* Work item *
Output all of the records word for word and drop the images.

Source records
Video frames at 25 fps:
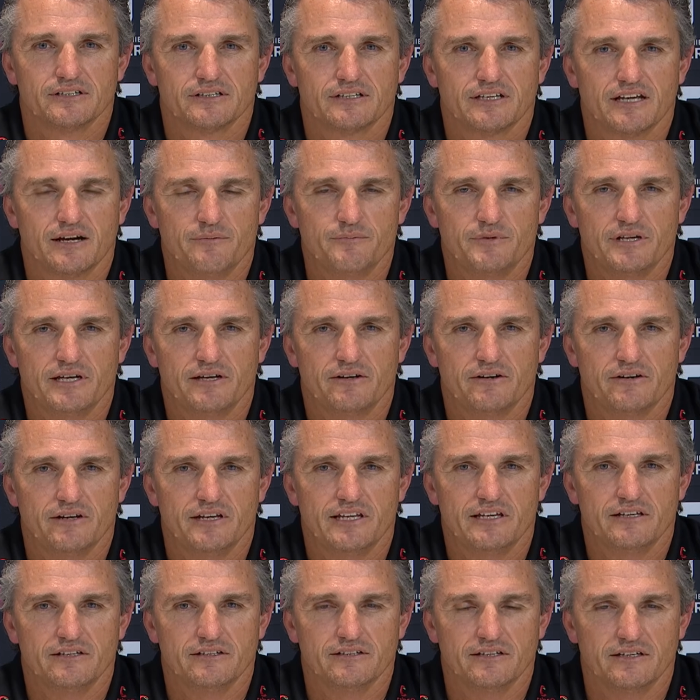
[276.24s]
come down on
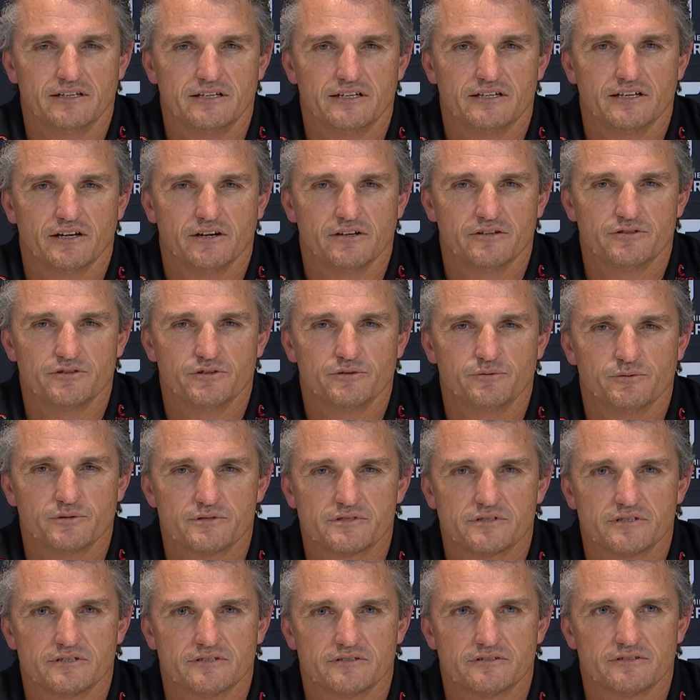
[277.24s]
any any coach who
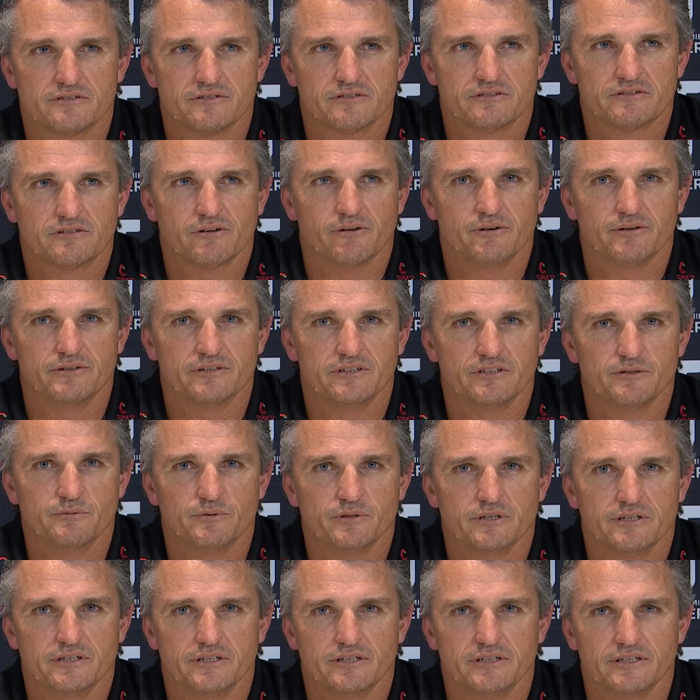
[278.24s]
wants to try and
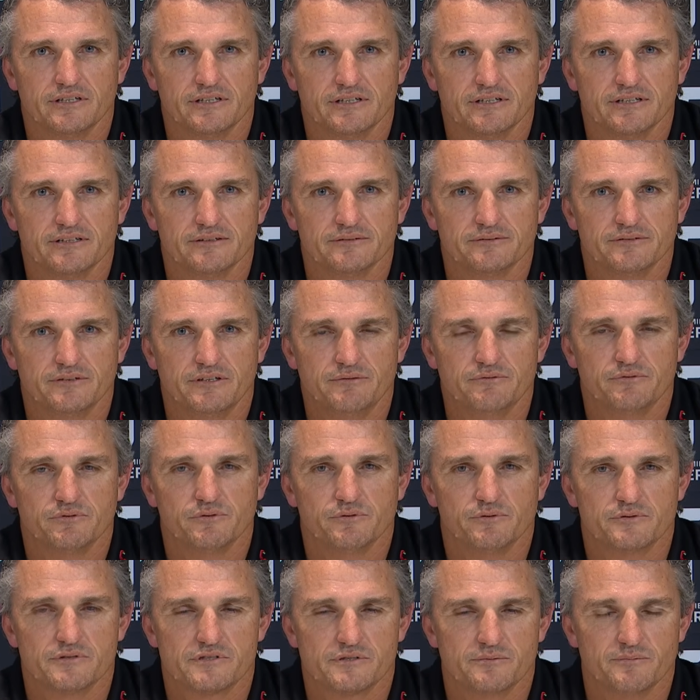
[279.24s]
deliberately uh,
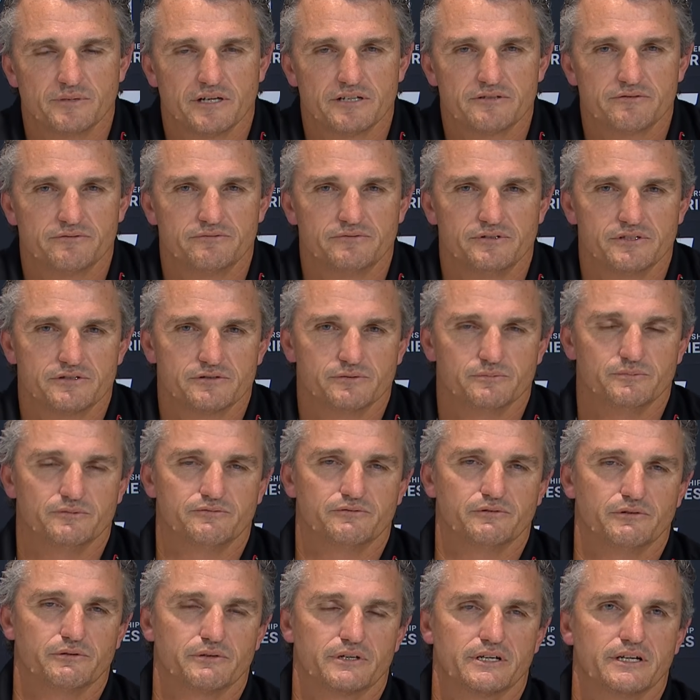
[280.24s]
influence a match official
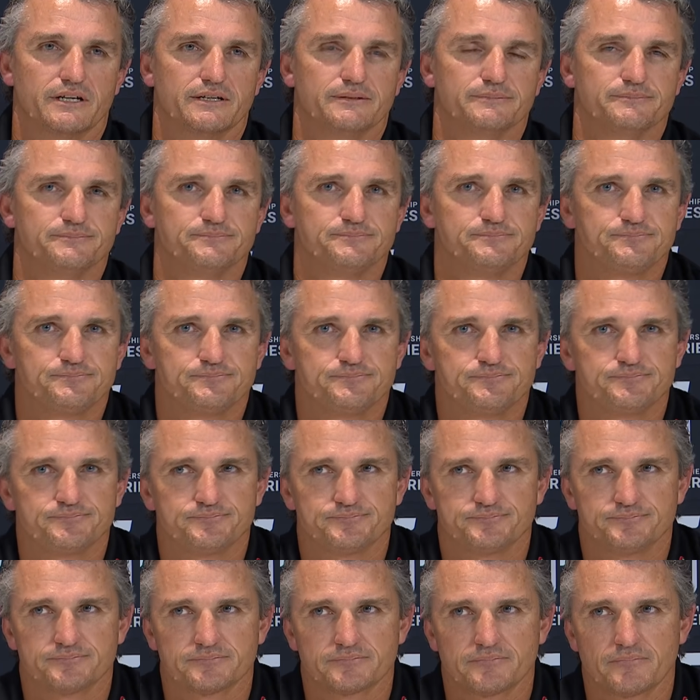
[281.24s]
before a game
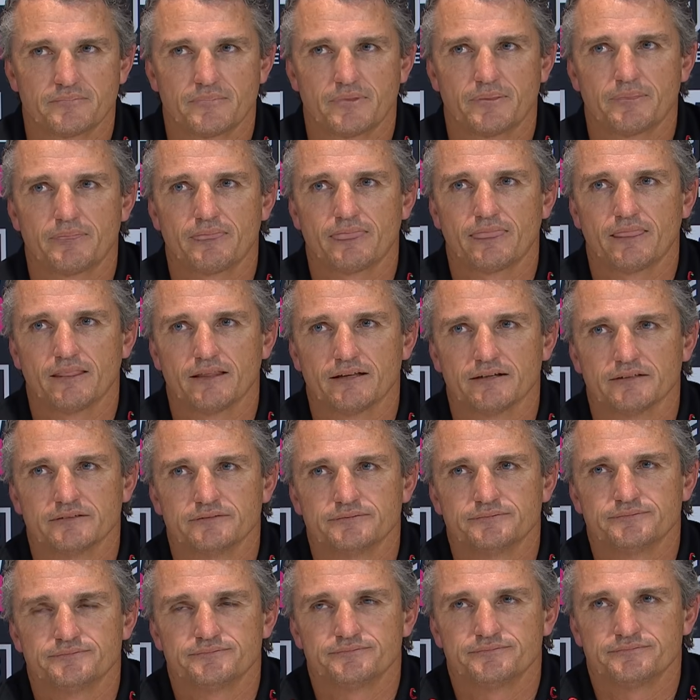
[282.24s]
in, ter- in, terms of
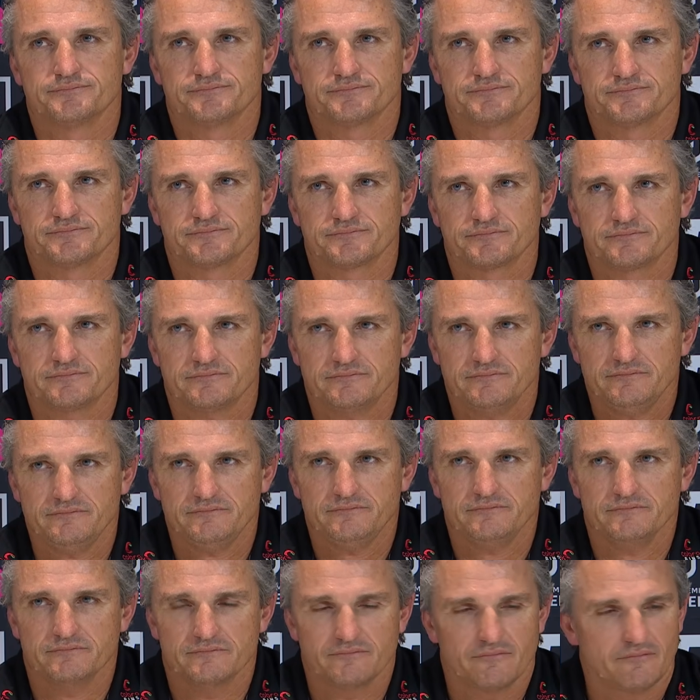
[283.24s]
public commentary,
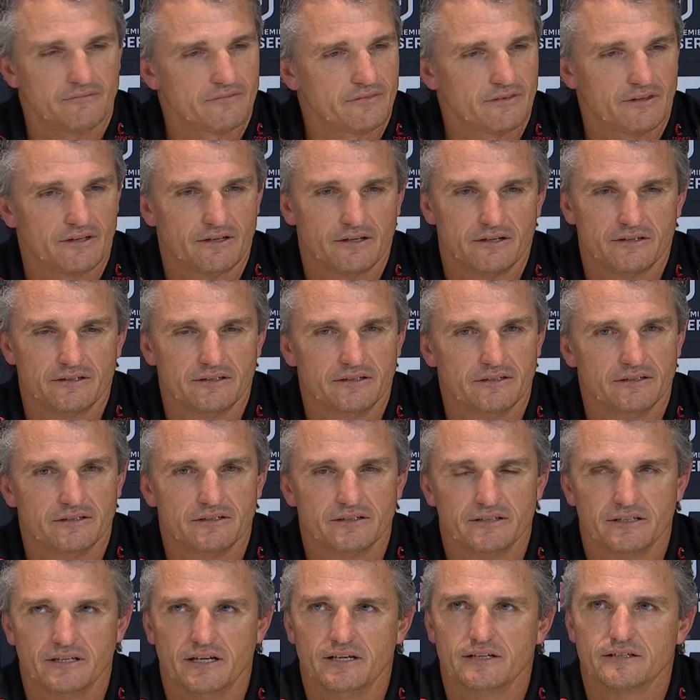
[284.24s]
Ivan, or in terms of direct
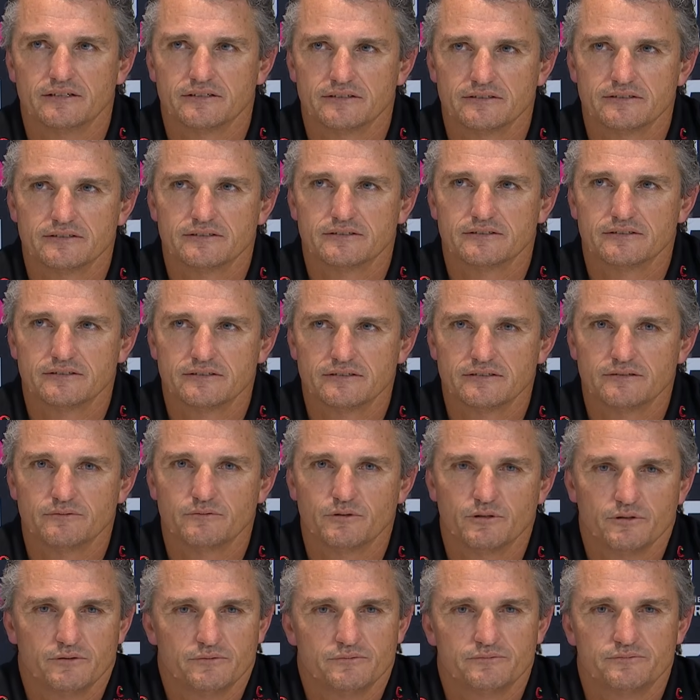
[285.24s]
direct yeah. approaches to
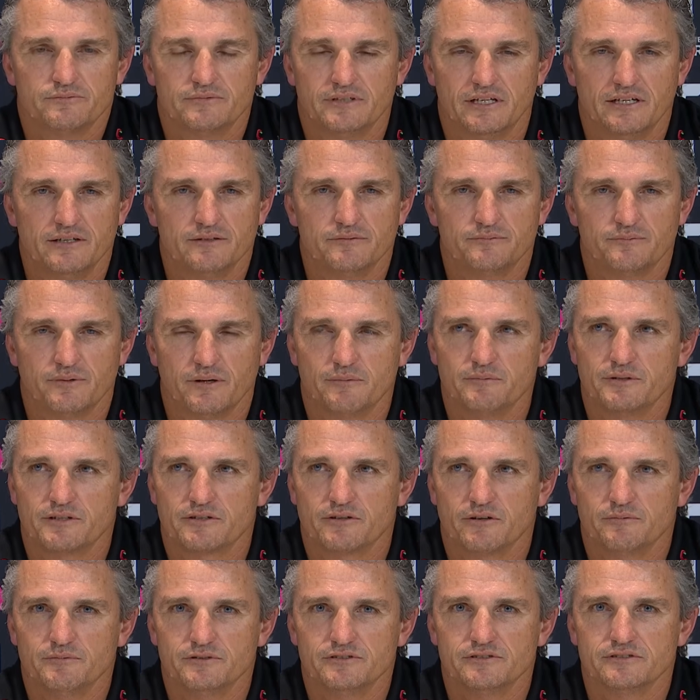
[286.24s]
well, you know, no public
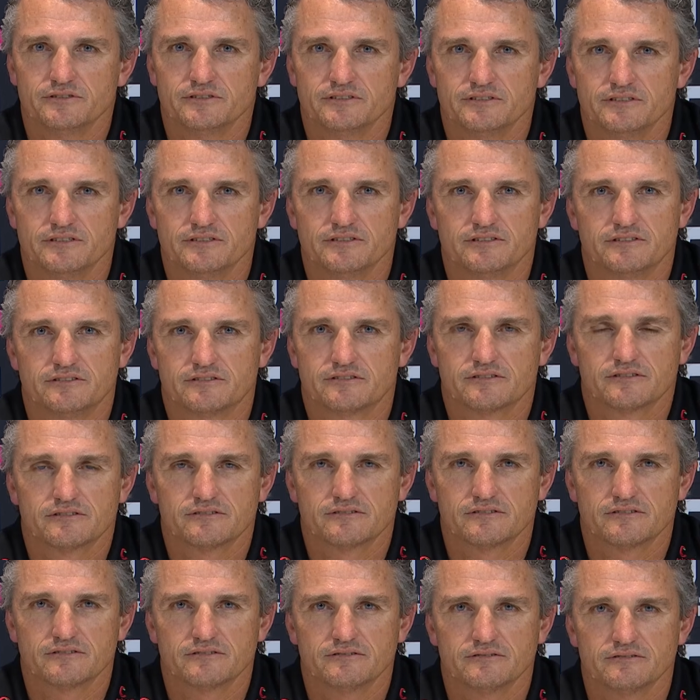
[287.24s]
commentary. It's
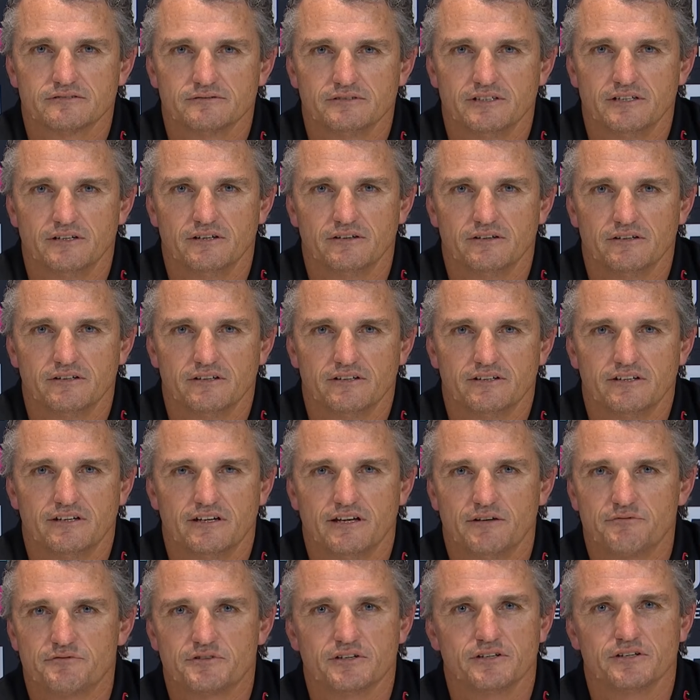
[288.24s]
you know I don't
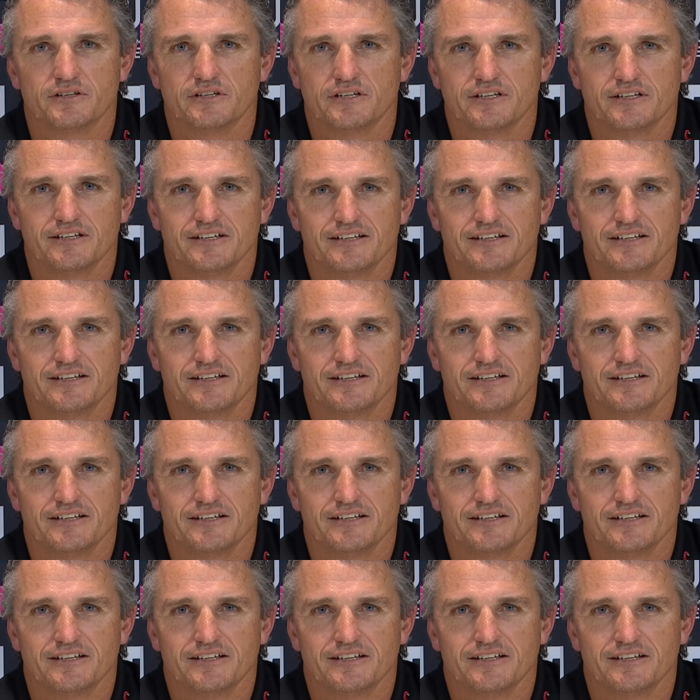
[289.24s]
have to,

* Answer space *
Video frames at 25 fps:
[276.24s]
come down on
[277.24s]
any any coach who
[278.24s]
wants to try and
[279.24s]
deliberately uh,
[280.24s]
influence a match official
[281.24s]
before a game
[282.24s]
in, ter- in, terms of
[283.24s]
public commentary,
[284.24s]
Ivan, or in terms of direct
[285.24s]
direct yeah. approaches to
[286.24s]
well, you know, no public
[287.24s]
commentary. It's
[288.24s]
you know I don't
[289.24s]
have to,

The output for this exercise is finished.